Идея обращения или обмена свойствами (в предыдущем примере это был обмен свойствами места и причинности) конститутивно соединена Ницше с идеей заблуждения: критическая деконструкция показывает, что философские модели, такие как феноменализм сознания,— это на самом деле ошибки, систематически возвращающиеся на протяжении всей истории классической метафизики. Не следует ли из открытия того, что отклонение от истины обосновано риторической подстановкой, вывод, что достаточно знать об этом, чтобы иметь возможность отменить действие образца и восстановить свойства на их «собственном» месте? Если атрибуты времени и атрибуты причины неверно ассоциированы друг с другом, может быть, достаточно распутать перепутавшиеся полярности, для того чтобы в некоторой мере восстановить истину. В рассматриваемом примере мы можем сознательно отменить неверную и сбивающую с толку временную схему и поставить на место производной причины, которой ошибочно приписано объективное существование во внешнем мире, подлинную причину, возникающую из критической деконструкции ошибочной причины. Учитывая, что неверное истолкование действительности, систематически, как обнаружил Ницше, повторяющееся на всем протяжении традиции, в самом деле коренится в риторической структуре языка, разве не вправе мы надеяться избежать его, столь же систематически стирая опасно соблазнительные фигуральные свойства этого языка? Нельзя ли перейти от риторического языка литературы к языку, который был бы эпистемологически более надежным, таким, как язык науки или математики? Амбивалентность отношения Ницше к науке и литературе, проявляющаяся, например, в использовании термина «наука» в заглавии «lа gaya scienza» или во фрагментах времен «Рождения трагедии», отражает неоднозначность его позиции. Эти тексты можно прочитать как прославление литературы, но вместе с тем и как ее ниспровержение. Общее направление мысли Ницше по этому вопросу можно лучше всего понять, принимая в расчет тексты, предшествующие курсу риторики 1873 года, и в особенности незавершенную «Philosophenbuch».

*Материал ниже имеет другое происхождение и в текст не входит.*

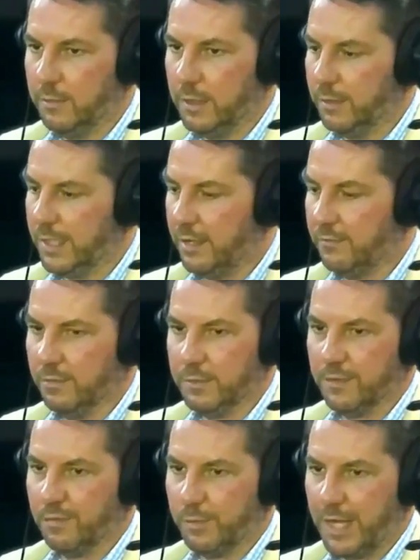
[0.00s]
even though we came from
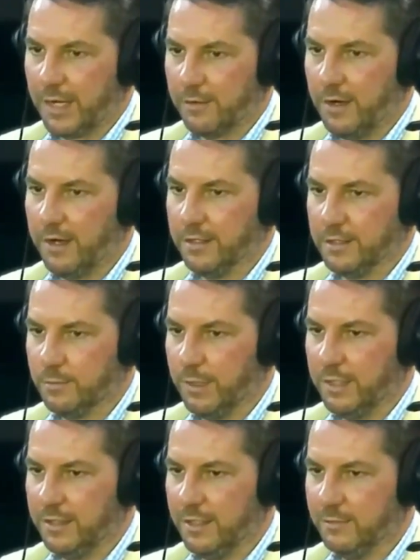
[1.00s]
different backgrounds.
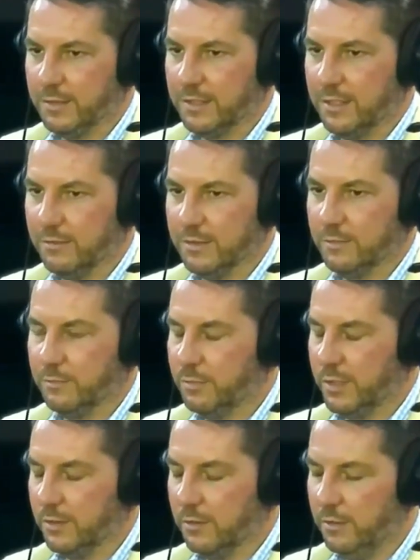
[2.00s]
But it was
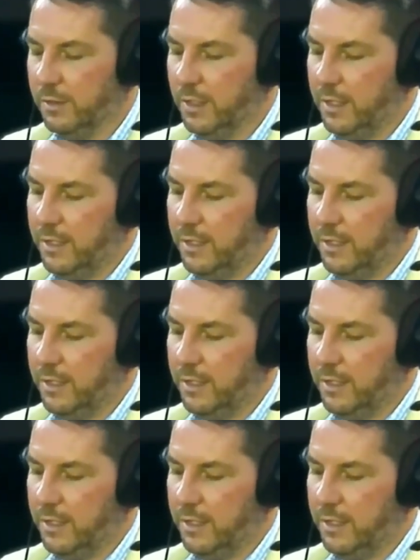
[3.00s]
pretty cool.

Ибо сам вопрос, который мы рассматриваем, вопрос о возможности бегства из капкана риторики за счет признания риторичности языка,— это главный вопрос «Philosophenbuch» и ее единственного завершенного отрывка, эссе «Об истине и лжи во вненравственном смысле» [«Uber Wahrheit und Luge im aussermoralischen Sinn»]. Это эссе спокойно считает отличительной особенностью языка неизбежное извращение истины риторикой. «Что есть истина?» — спрашивает Ницше и отвечает:
В этой ложной буквальности как раз и забывается риторическое, символическое качество всего языка. Вырождение метафоры в буквальное значение не осуждается, поскольку это не столько забвение истины, сколько забвение не-истины, лжи, которой, в первую очередь, метафора и была. Наивно верить в собственный смысл метафоры, не ведая о проблематичной природе ее фактического, референциального основания.
Первый шаг ницшеанской деконструкции поэтому напоминает нам, как в вышеприведенной цитате, о фигуральности всего языка. В противоположность «Рождению трагедии» в данном тексте открыто заявлено, что эта догадка (insight) — главная тема эссе. Следует ли из этого, что тем самым текст избегает опровергаемого им заблуждения? И поскольку мы вправе считать возможность этого заблуждения отличительной чертой всей литературы, будет ли из этого следовать, что эссе «Об истине и лжи» уже более не литература, но нечто наукообразное — подобно тому, как позволительно называть научным, а не литературным текстом «Трактат» Витгенштейна? И если уж мы называем гибридный текст вроде этого «философским», не вправе ли мы в таком случае считать философию систематической демистификацией литературной риторики?